● TASK TO CARRY OUT: The data below contains pictures, which are to be skipped; the lines starting at the line with "[18:20.61-18:21.51]" and ending at the line with "Lip reading: David" are to be output exactly, both ends included.
TASK DATA below:
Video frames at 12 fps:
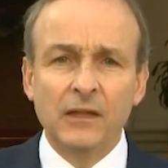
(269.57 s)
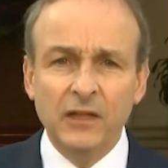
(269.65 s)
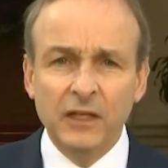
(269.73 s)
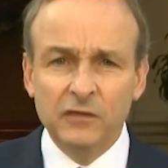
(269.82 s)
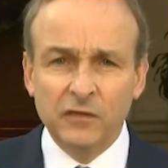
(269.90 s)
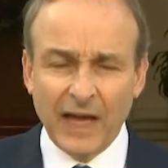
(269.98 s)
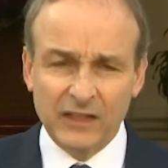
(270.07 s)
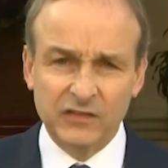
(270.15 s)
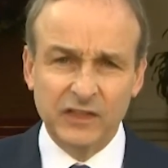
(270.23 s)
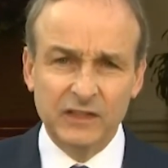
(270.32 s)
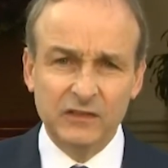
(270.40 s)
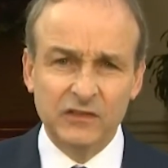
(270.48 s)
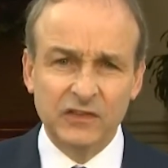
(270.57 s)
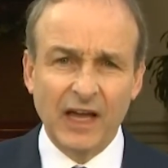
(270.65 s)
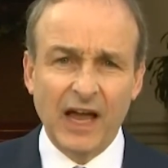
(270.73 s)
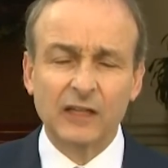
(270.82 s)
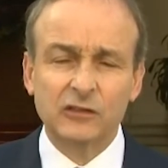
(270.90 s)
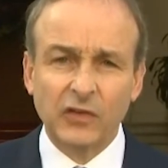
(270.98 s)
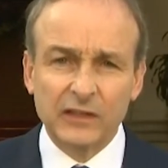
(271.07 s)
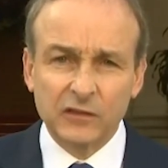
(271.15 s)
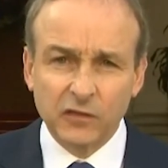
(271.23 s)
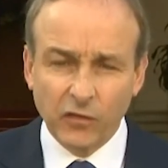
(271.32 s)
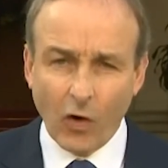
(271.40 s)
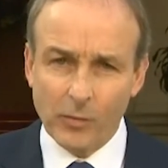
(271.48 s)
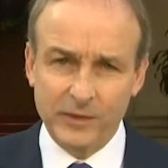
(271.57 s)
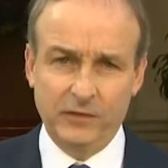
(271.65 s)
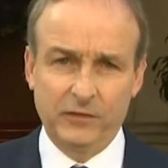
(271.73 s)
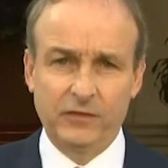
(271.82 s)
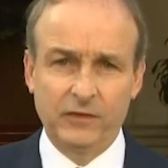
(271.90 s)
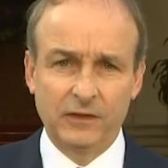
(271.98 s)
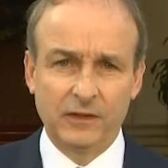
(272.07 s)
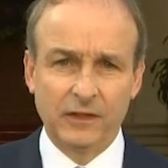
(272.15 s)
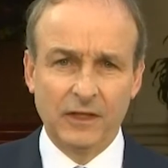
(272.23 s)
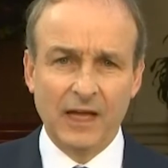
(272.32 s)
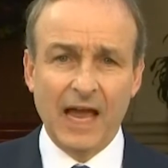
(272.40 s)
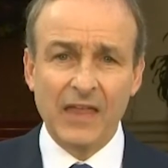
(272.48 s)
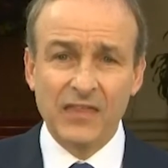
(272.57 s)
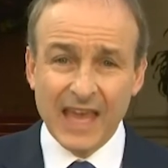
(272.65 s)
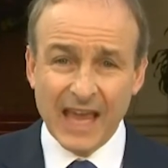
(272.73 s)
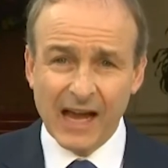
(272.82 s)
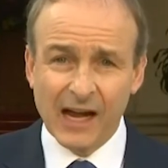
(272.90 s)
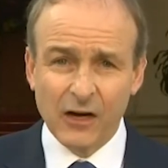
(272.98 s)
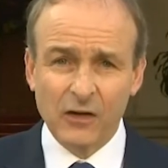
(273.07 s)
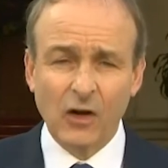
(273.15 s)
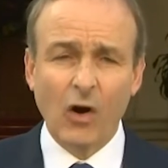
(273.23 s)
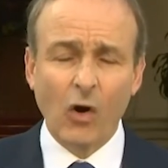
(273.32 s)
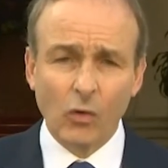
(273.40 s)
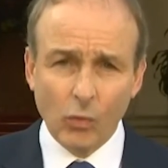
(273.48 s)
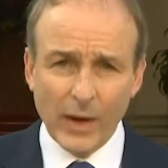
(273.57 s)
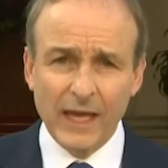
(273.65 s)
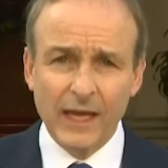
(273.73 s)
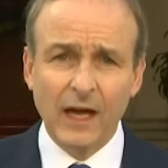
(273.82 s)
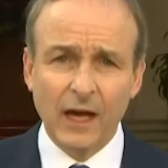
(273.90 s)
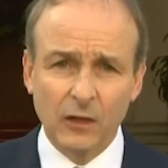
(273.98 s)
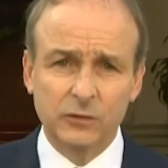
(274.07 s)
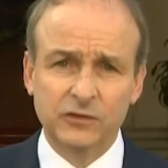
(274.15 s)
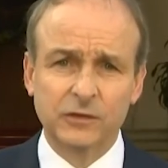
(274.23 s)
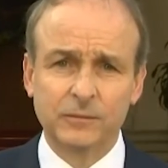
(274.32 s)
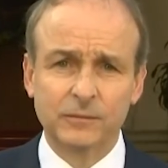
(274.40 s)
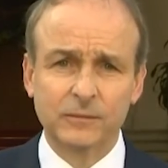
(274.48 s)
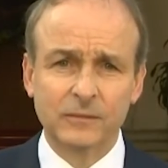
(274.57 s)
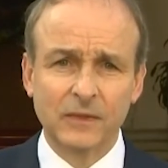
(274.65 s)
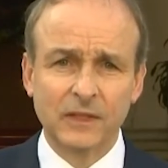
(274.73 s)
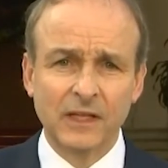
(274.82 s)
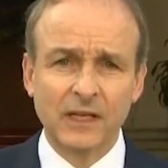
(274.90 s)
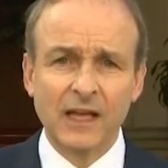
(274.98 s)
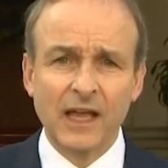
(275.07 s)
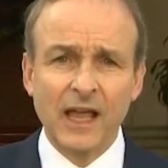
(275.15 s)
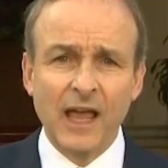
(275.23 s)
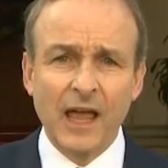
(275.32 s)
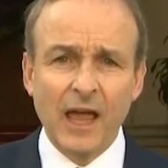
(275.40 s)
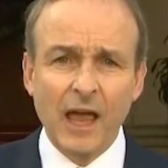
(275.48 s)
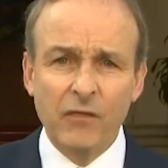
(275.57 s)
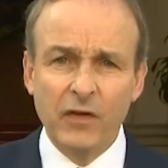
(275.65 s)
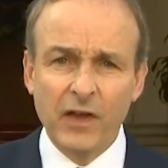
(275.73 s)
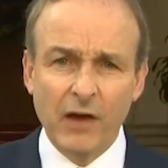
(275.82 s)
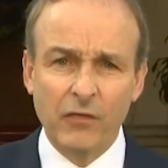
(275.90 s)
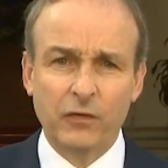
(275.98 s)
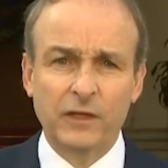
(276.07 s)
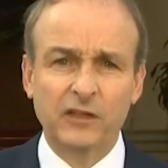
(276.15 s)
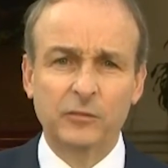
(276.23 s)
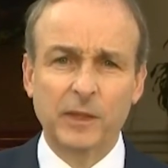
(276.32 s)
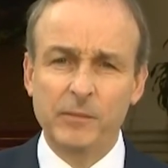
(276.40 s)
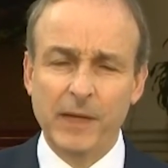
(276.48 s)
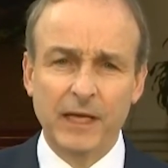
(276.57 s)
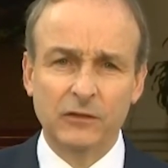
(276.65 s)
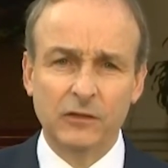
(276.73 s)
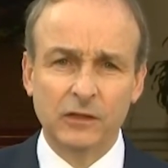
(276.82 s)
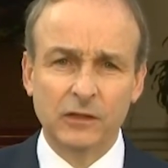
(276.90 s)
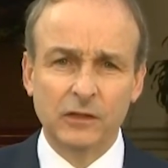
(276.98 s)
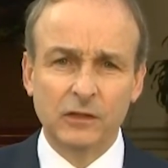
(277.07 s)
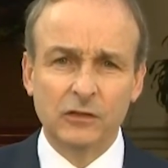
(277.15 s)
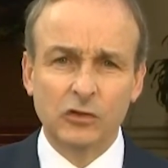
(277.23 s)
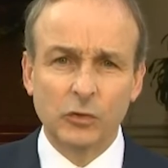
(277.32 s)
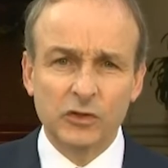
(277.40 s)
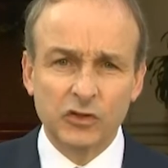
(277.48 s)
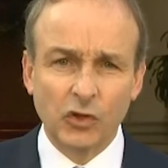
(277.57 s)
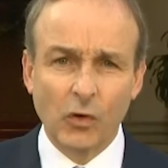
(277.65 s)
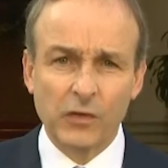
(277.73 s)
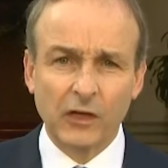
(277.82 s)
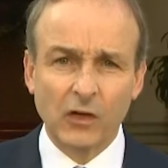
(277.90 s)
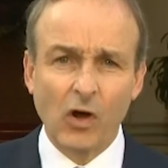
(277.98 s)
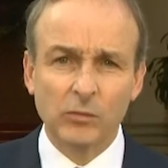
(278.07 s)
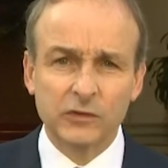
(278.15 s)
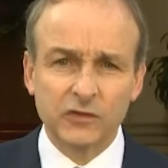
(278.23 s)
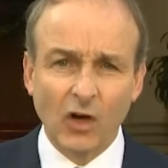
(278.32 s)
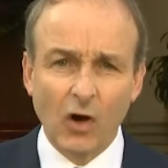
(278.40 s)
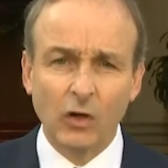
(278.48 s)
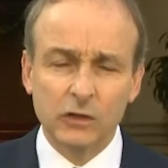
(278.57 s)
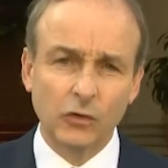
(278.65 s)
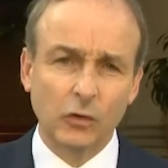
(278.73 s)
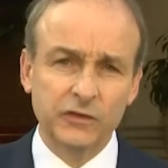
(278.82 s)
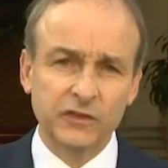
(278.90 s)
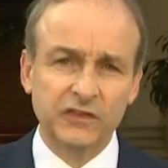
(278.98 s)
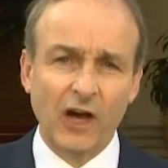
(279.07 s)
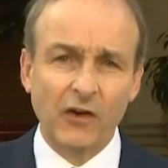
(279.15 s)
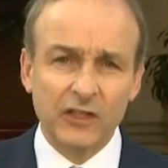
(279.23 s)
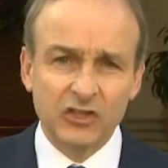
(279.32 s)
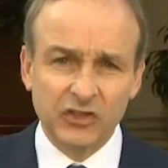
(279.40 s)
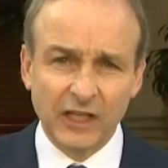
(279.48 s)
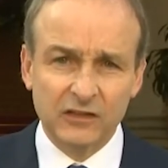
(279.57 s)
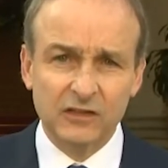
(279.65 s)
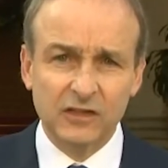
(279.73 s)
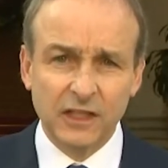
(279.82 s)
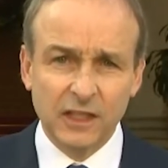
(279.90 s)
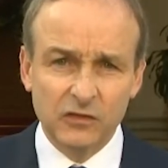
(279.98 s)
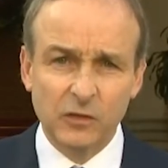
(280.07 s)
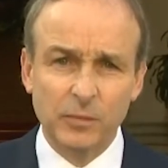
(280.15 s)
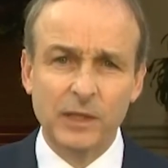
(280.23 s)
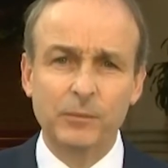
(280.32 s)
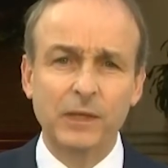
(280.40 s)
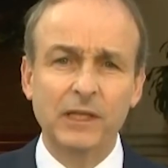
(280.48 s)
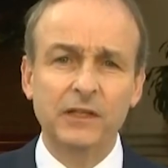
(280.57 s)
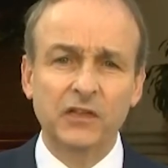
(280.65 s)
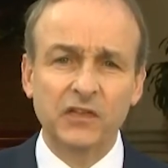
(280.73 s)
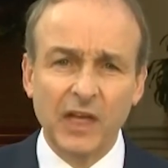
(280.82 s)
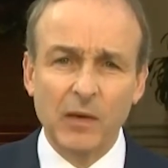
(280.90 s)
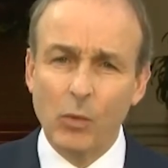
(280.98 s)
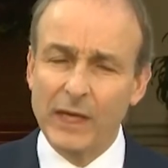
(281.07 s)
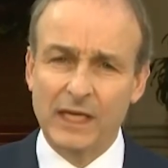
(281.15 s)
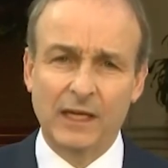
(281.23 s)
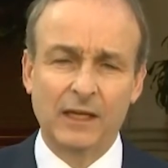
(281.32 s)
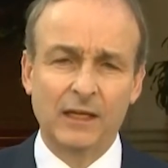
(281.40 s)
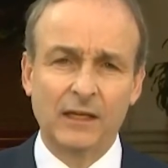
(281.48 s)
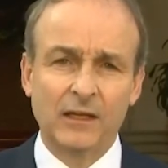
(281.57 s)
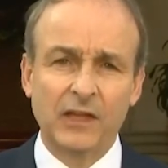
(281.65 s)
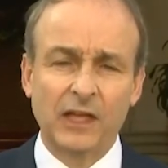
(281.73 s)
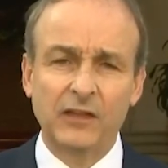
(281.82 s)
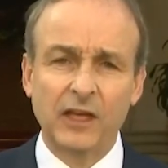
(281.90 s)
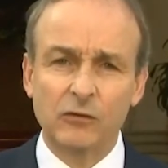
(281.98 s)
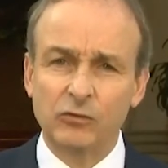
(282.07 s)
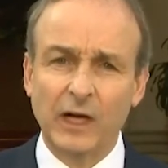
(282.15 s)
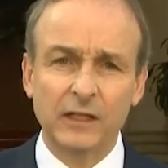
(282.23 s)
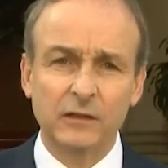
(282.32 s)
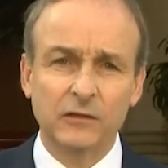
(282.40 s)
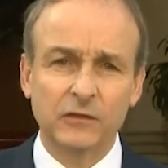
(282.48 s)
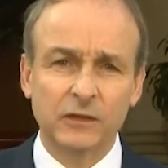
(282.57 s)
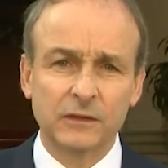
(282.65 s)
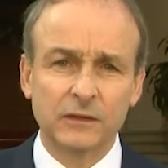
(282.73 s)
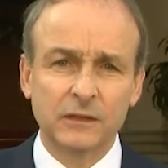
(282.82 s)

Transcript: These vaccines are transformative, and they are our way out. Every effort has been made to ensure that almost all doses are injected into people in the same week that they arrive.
End of TASK DATA.
TASK DATA below:
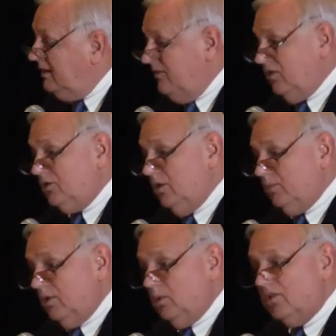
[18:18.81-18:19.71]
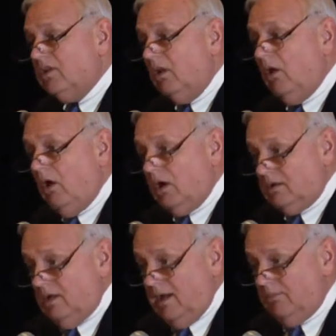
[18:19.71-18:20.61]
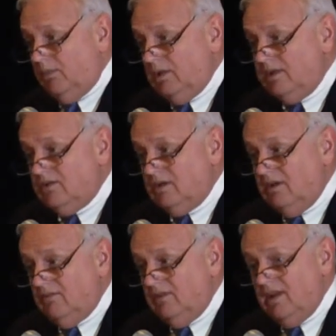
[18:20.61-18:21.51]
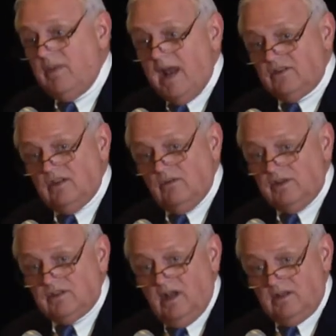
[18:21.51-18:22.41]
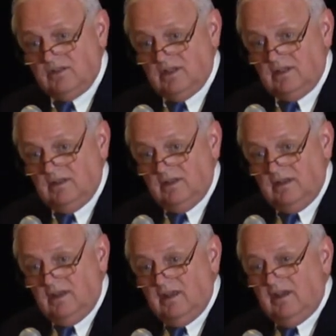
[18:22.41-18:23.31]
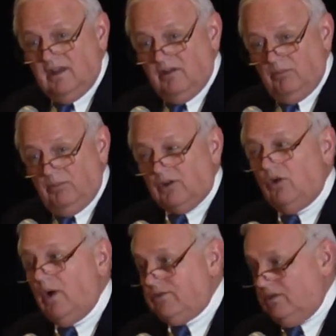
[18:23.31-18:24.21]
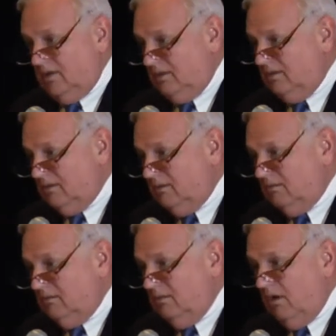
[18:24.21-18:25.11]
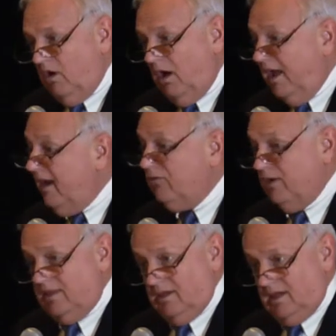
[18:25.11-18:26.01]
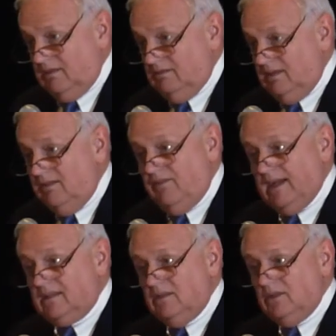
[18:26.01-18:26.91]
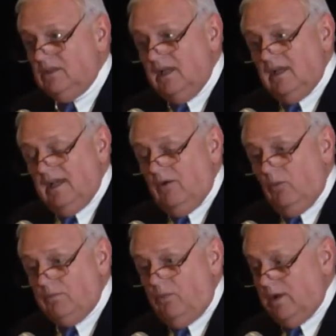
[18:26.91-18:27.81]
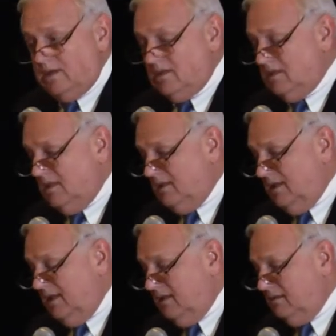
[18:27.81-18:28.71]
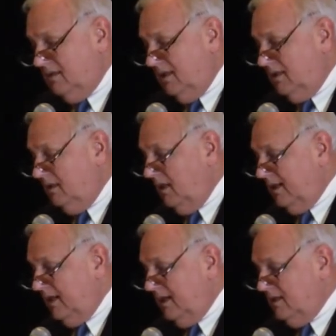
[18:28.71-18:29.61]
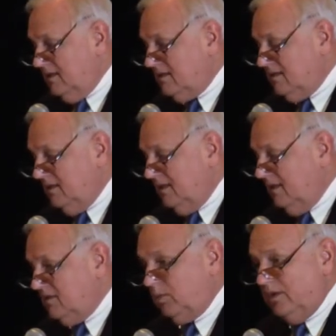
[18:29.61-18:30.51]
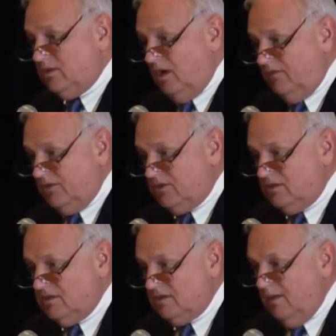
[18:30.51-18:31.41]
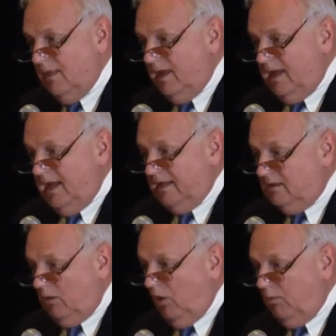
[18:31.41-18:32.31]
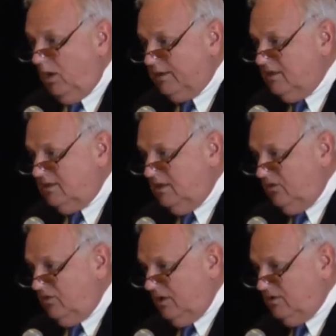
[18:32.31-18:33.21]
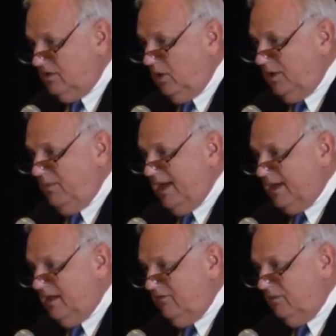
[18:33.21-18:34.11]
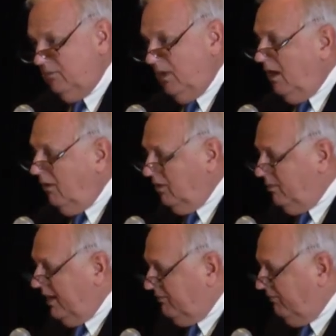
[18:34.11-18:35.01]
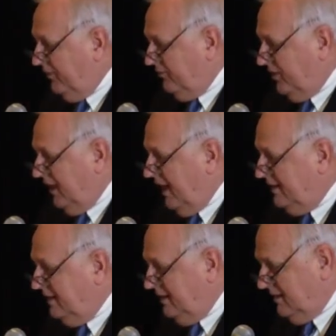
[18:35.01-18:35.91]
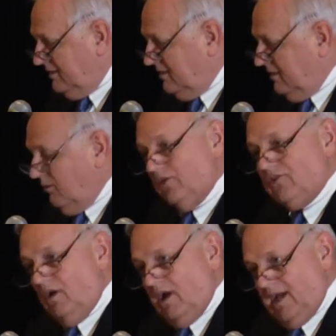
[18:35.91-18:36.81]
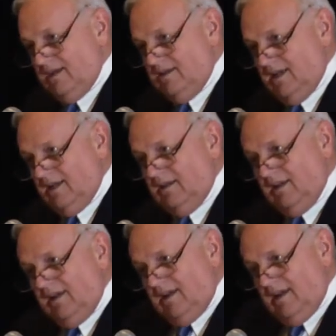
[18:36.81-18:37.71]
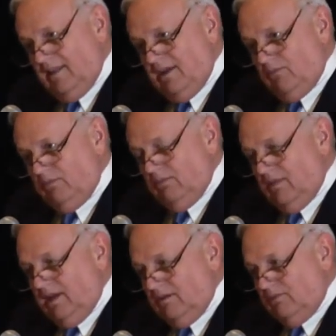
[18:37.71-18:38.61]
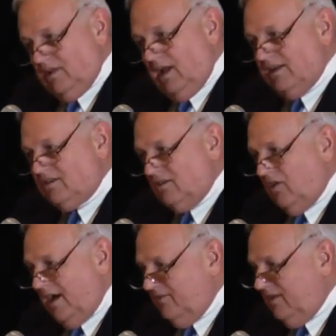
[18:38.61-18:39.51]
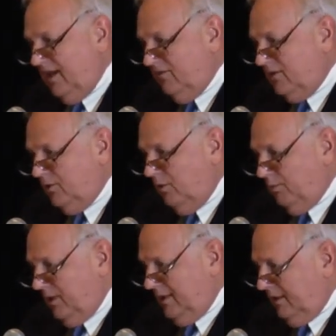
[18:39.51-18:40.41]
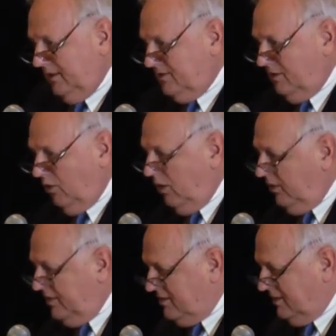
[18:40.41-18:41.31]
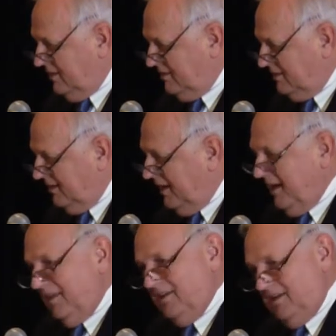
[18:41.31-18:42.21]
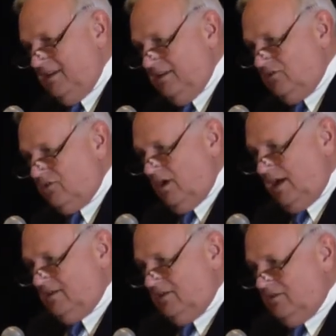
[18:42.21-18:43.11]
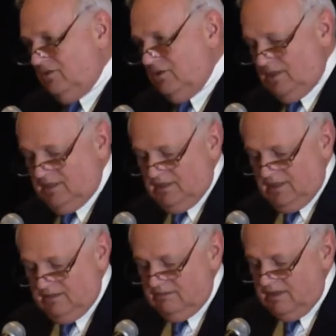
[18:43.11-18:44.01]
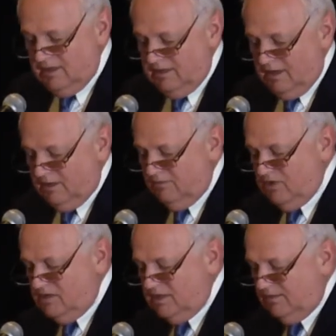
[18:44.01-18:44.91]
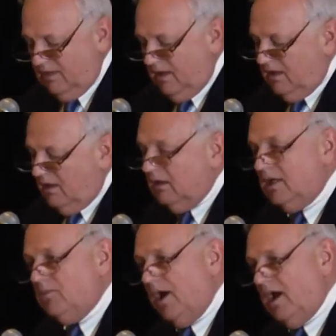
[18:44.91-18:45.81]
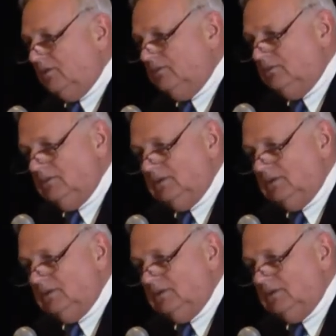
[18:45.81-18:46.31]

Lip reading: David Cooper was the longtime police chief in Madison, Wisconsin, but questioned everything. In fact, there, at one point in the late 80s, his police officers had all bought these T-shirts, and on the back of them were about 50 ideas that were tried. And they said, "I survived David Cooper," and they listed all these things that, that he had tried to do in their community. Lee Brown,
End of TASK DATA.
● REPLY:
[18:20.61-18:21.51]
[18:21.51-18:22.41]
[18:22.41-18:23.31]
[18:23.31-18:24.21]
[18:24.21-18:25.11]
[18:25.11-18:26.01]
[18:26.01-18:26.91]
[18:26.91-18:27.81]
[18:27.81-18:28.71]
[18:28.71-18:29.61]
[18:29.61-18:30.51]
[18:30.51-18:31.41]
[18:31.41-18:32.31]
[18:32.31-18:33.21]
[18:33.21-18:34.11]
[18:34.11-18:35.01]
[18:35.01-18:35.91]
[18:35.91-18:36.81]
[18:36.81-18:37.71]
[18:37.71-18:38.61]
[18:38.61-18:39.51]
[18:39.51-18:40.41]
[18:40.41-18:41.31]
[18:41.31-18:42.21]
[18:42.21-18:43.11]
[18:43.11-18:44.01]
[18:44.01-18:44.91]
[18:44.91-18:45.81]
[18:45.81-18:46.31]

Lip reading: David Cooper was the longtime police chief in Madison, Wisconsin, but questioned everything. In fact, there, at one point in the late 80s, his police officers had all bought these T-shirts, and on the back of them were about 50 ideas that were tried. And they said, "I survived David Cooper," and they listed all these things that, that he had tried to do in their community. Lee Brown,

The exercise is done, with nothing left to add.